▶ **EXERCISE OBJECTIVE**
Find the line below with "[00:00:07.50]". Print it and every line after it exactly, through the last line, leaving out the pictures.

▶ **DATA EXTRACTS**
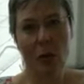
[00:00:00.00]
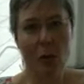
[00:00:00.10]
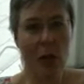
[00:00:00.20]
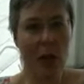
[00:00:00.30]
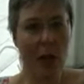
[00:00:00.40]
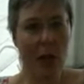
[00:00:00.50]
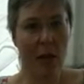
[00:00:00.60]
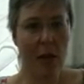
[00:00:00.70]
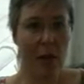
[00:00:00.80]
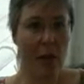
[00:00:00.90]
the
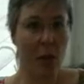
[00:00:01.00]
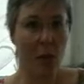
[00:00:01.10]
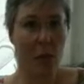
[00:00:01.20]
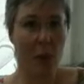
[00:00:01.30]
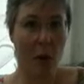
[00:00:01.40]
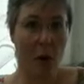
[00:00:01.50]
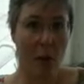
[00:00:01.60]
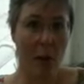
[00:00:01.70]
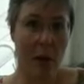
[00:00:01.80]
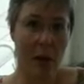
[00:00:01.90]
continuum from
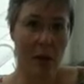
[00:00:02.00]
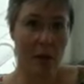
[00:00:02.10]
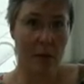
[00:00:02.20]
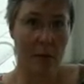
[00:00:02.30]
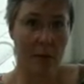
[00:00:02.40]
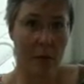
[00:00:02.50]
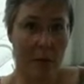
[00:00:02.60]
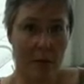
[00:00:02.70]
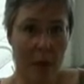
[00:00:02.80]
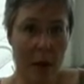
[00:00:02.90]

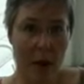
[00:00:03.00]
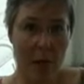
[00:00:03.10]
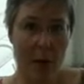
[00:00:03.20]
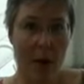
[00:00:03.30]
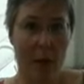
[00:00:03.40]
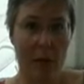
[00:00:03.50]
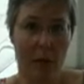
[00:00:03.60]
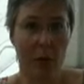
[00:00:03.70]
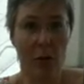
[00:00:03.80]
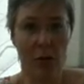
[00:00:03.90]
live art
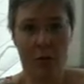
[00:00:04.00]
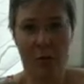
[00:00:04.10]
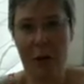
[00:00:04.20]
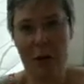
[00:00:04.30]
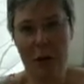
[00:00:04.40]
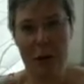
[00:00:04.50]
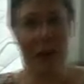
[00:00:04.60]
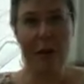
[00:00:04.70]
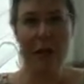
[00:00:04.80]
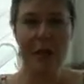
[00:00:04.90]
through to virtual
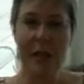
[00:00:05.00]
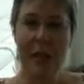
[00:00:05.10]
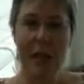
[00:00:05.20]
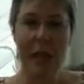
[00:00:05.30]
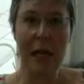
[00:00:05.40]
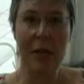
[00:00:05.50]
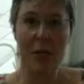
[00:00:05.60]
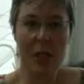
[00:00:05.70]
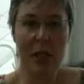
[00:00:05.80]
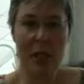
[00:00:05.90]
art and
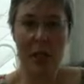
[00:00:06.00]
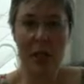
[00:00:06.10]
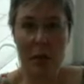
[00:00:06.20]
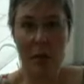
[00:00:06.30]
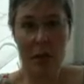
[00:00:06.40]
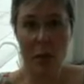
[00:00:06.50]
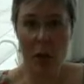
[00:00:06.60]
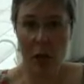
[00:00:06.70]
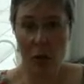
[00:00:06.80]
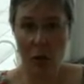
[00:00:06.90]
treat it as something that
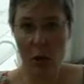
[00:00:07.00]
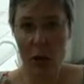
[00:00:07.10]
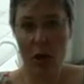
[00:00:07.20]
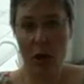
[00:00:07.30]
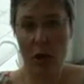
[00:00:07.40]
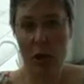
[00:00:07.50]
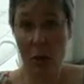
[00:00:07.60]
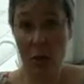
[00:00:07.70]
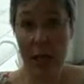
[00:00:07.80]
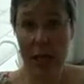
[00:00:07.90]
we can all enjoy and
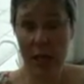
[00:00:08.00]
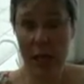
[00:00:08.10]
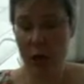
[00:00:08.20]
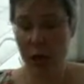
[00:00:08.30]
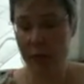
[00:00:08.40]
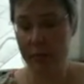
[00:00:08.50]
all engage in.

▶ **ANSWER AREA**
[00:00:07.50]
[00:00:07.60]
[00:00:07.70]
[00:00:07.80]
[00:00:07.90]
we can all enjoy and
[00:00:08.00]
[00:00:08.10]
[00:00:08.20]
[00:00:08.30]
[00:00:08.40]
[00:00:08.50]
all engage in.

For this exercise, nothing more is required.